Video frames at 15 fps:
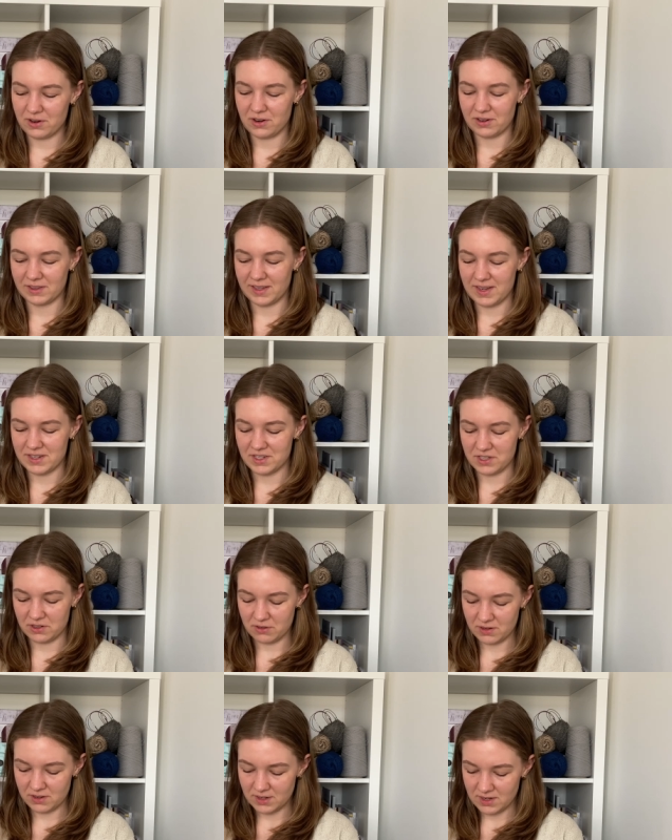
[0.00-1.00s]
currently
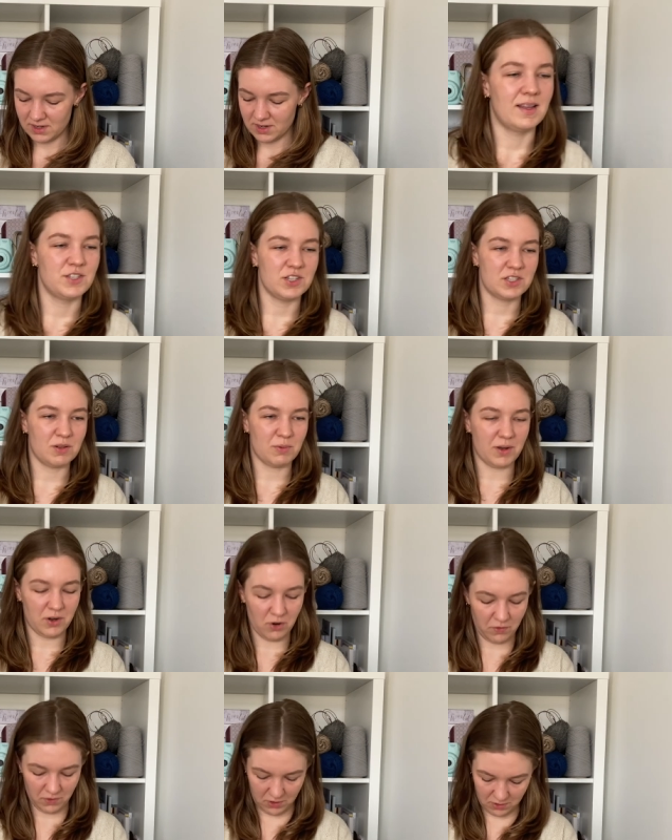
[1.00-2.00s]
into. And just to run
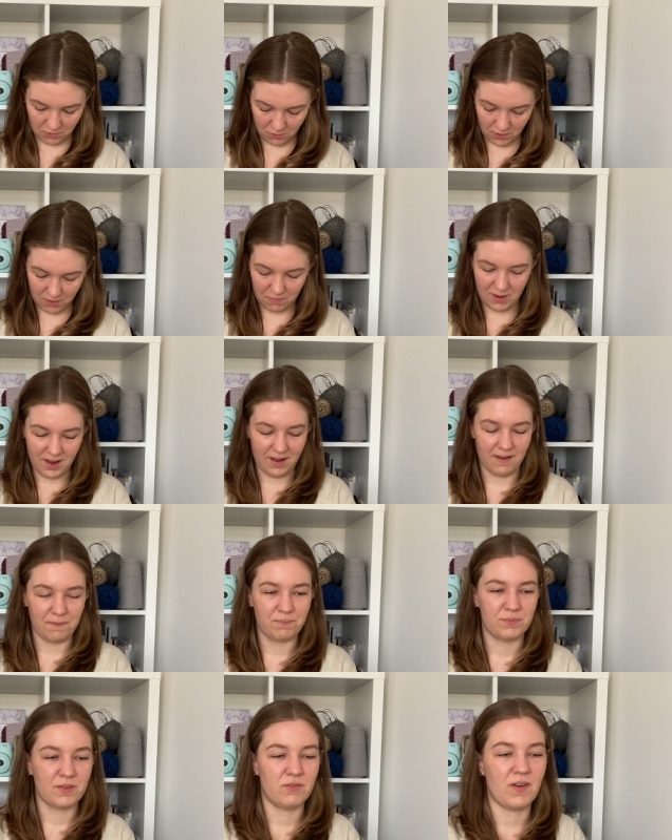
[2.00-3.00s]
over what my
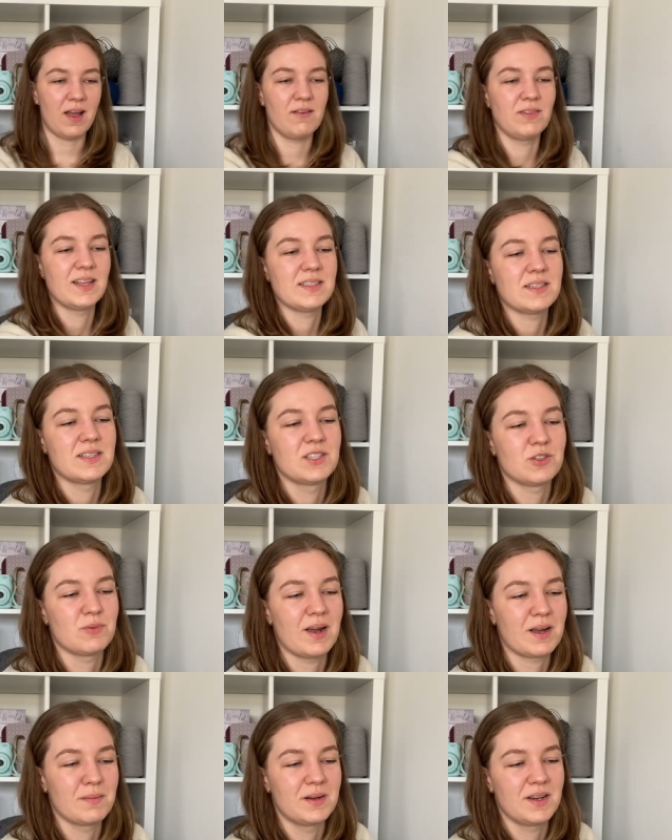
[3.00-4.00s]
5 lessons or
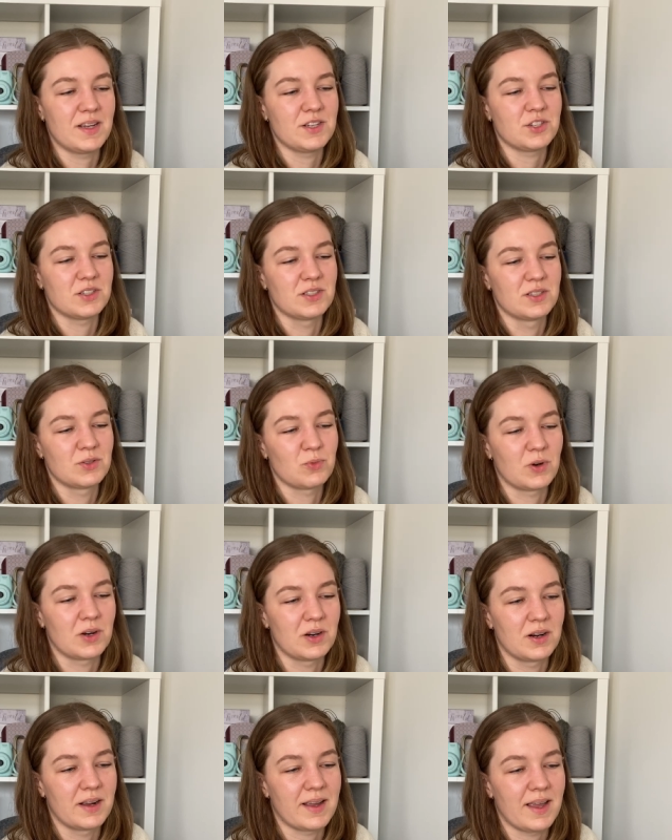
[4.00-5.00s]
recommendations
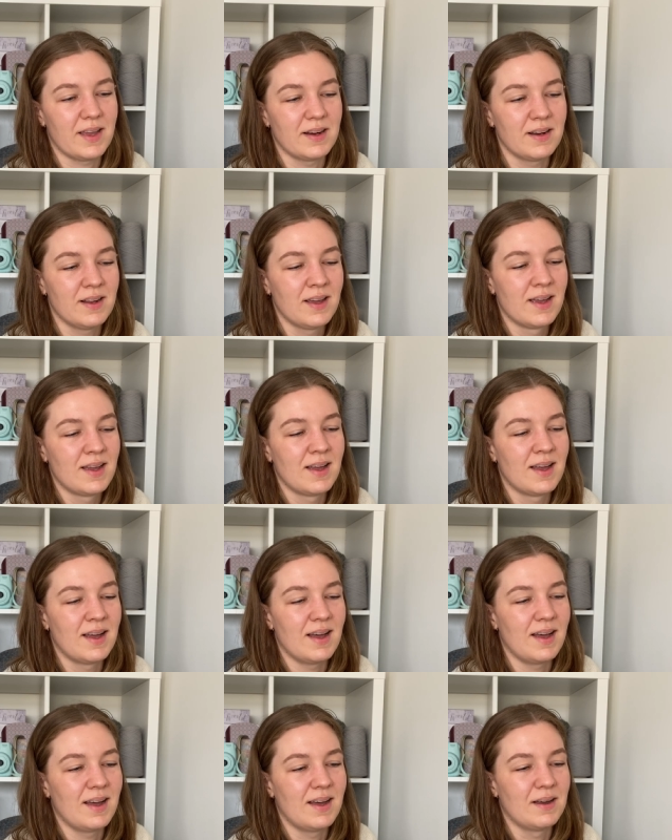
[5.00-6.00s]
were again,
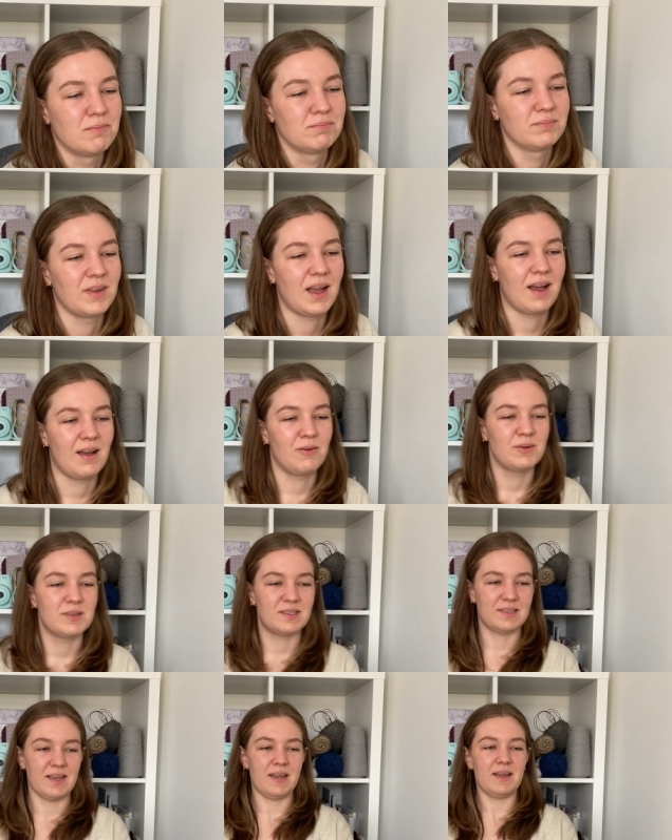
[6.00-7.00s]
I would
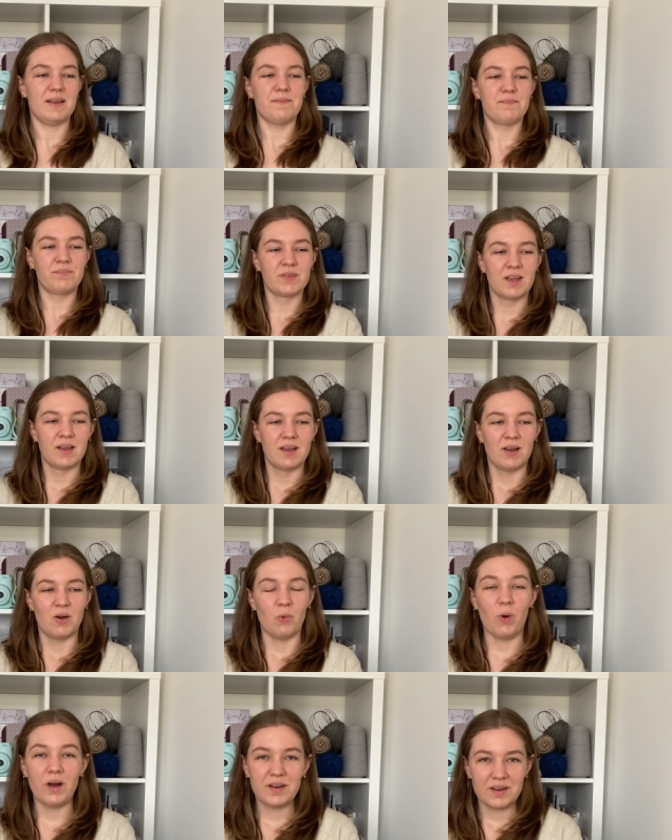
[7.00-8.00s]
say,
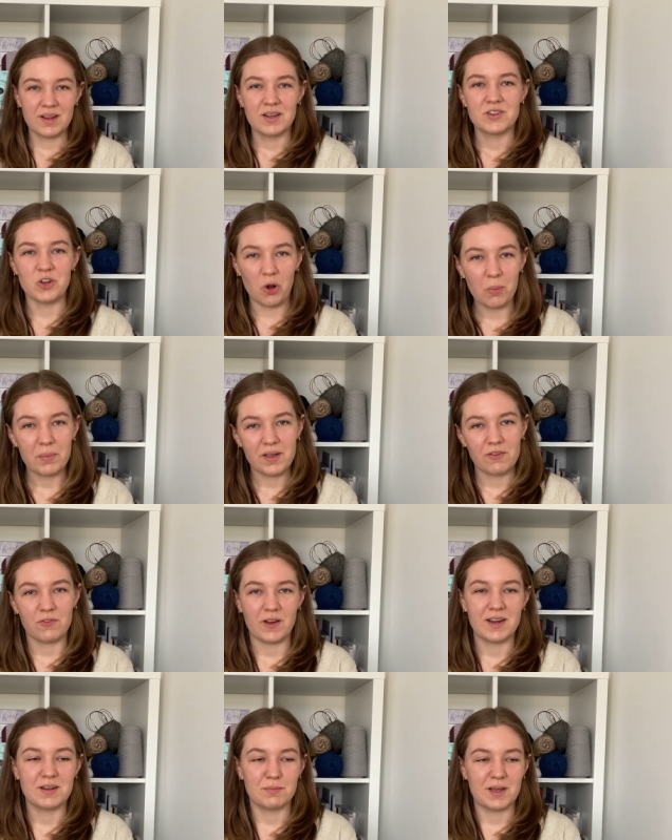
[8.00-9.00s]
1, don't be
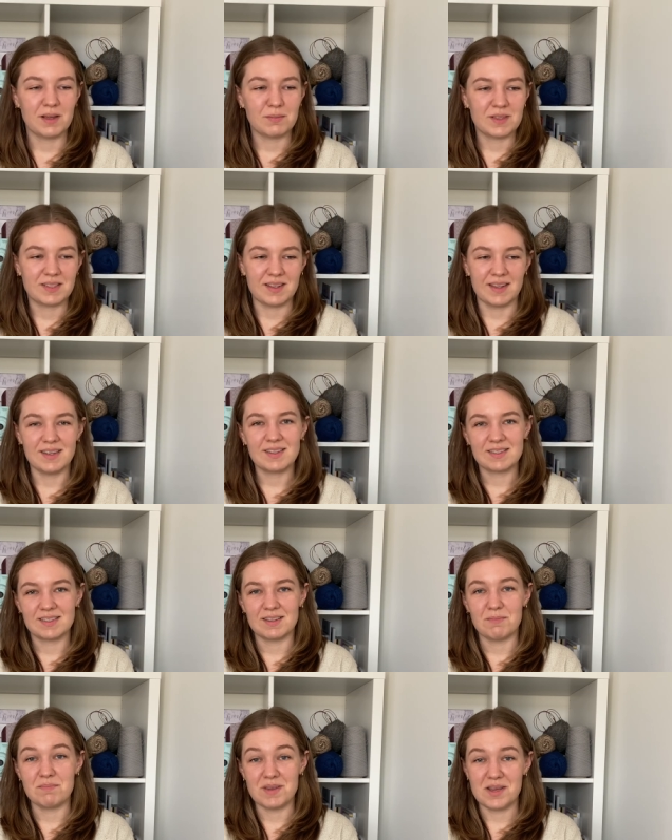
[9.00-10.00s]
afraid to make mistakes.
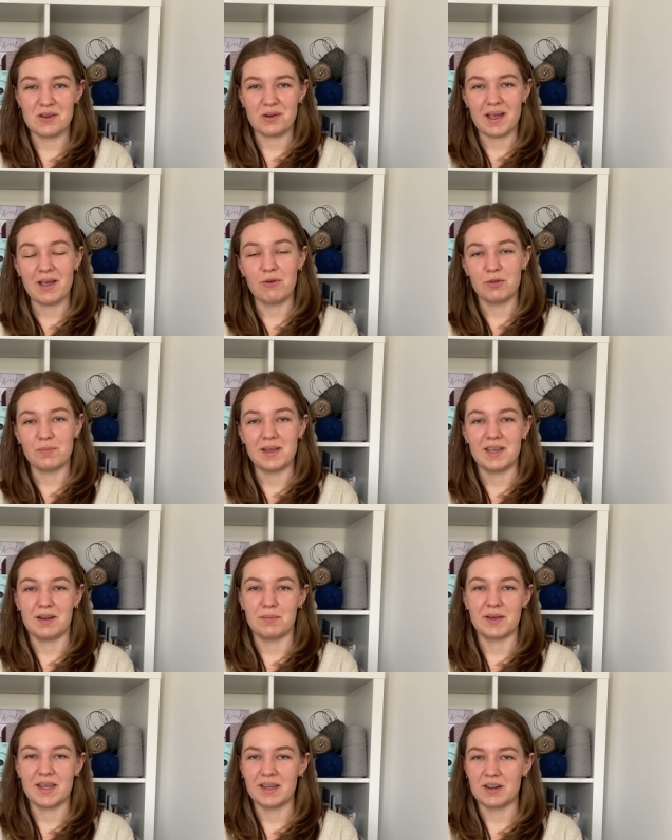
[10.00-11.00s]
Be okay with being a
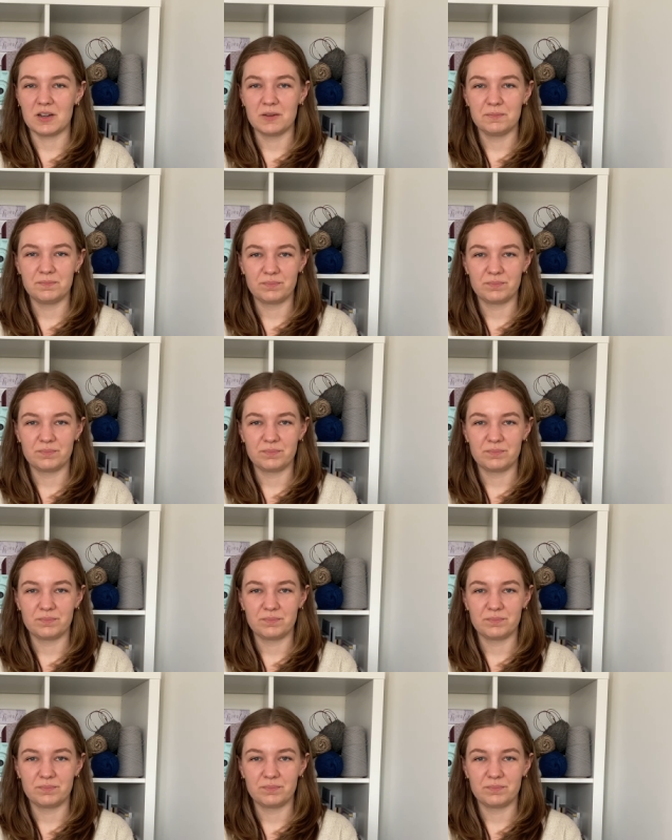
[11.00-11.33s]
beginner.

* **What the task asks**: The data should be printed again unchanged; leave its pictures out.

* **Answer area**:
Video frames at 15 fps:
[0.00-1.00s]
currently
[1.00-2.00s]
into. And just to run
[2.00-3.00s]
over what my
[3.00-4.00s]
5 lessons or
[4.00-5.00s]
recommendations
[5.00-6.00s]
were again,
[6.00-7.00s]
I would
[7.00-8.00s]
say,
[8.00-9.00s]
1, don't be
[9.00-10.00s]
afraid to make mistakes.
[10.00-11.00s]
Be okay with being a
[11.00-11.33s]
beginner.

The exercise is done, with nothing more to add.